I've always been a huge fan of Nikolai Gogol -- I've read Dead Souls something like three times, in three different translations, and "The Overcoat" is, I think, one of the world's great stories. But -- perhaps because I came to Gogol through Nabokov, as I have so much else -- I've never thought of him as either a realist or particularly relevant to the daily news: I think of him as a satirist with a uniquely personal vision -- a surrealist, a "magical realist," long before the world had any use for such terms.
Apparently, such wasn't always the case. In the May Atlantic, Robert Kaplan -- who is I believe the Bush administration's unofficial in-house academic on matters Iraqi and Middle Eastern -- sees the 1835 Taras Bulba, which I've never read, as a fairly prescient examination of the wars between true believers.

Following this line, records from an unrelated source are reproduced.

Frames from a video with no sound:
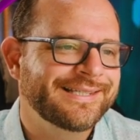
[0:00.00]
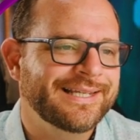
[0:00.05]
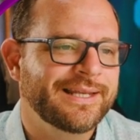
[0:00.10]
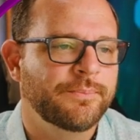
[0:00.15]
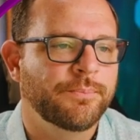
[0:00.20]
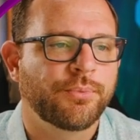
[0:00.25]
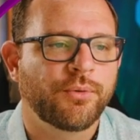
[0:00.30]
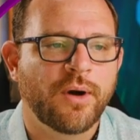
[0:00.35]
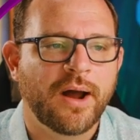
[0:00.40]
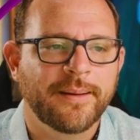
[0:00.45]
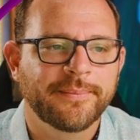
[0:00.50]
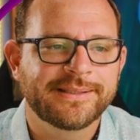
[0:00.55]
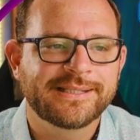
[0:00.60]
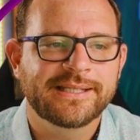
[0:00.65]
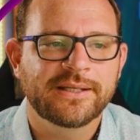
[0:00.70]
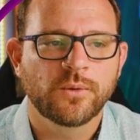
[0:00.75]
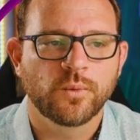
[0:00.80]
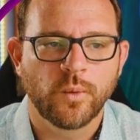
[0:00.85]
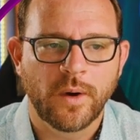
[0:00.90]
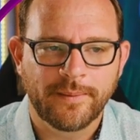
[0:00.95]
in
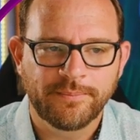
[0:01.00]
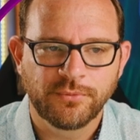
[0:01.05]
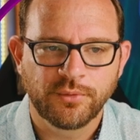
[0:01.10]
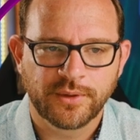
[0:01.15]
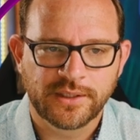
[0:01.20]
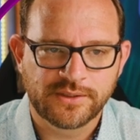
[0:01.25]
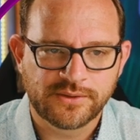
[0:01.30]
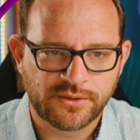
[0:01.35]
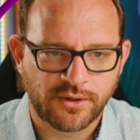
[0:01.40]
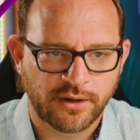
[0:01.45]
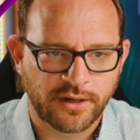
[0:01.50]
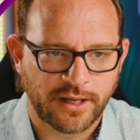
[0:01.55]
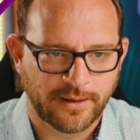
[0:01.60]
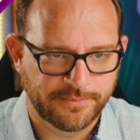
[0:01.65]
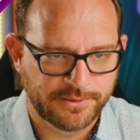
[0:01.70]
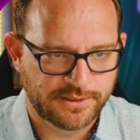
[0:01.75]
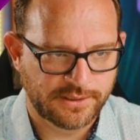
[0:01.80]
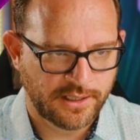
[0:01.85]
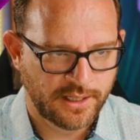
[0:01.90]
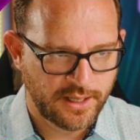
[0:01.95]
promising Web3
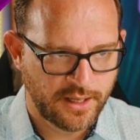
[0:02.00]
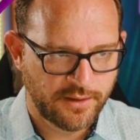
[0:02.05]
startups.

Gogol's Cossacks represent the ultimate mob, fueled by the crude belief systems and symbolism that sustain what the national-security analyst Ralph Peters has called "euphorias of hatred." Peters notes that although individual people are equally capable of love and hatred, crowds are incomparably better at hatred: individuals within a crowd are are able to take part in cathartic violence without having to accept responsibility for it. The crowd that cheered in Ramallah in October of 2000, as two Israeli soldiers were tortured and defenestrated, is a classic example of this.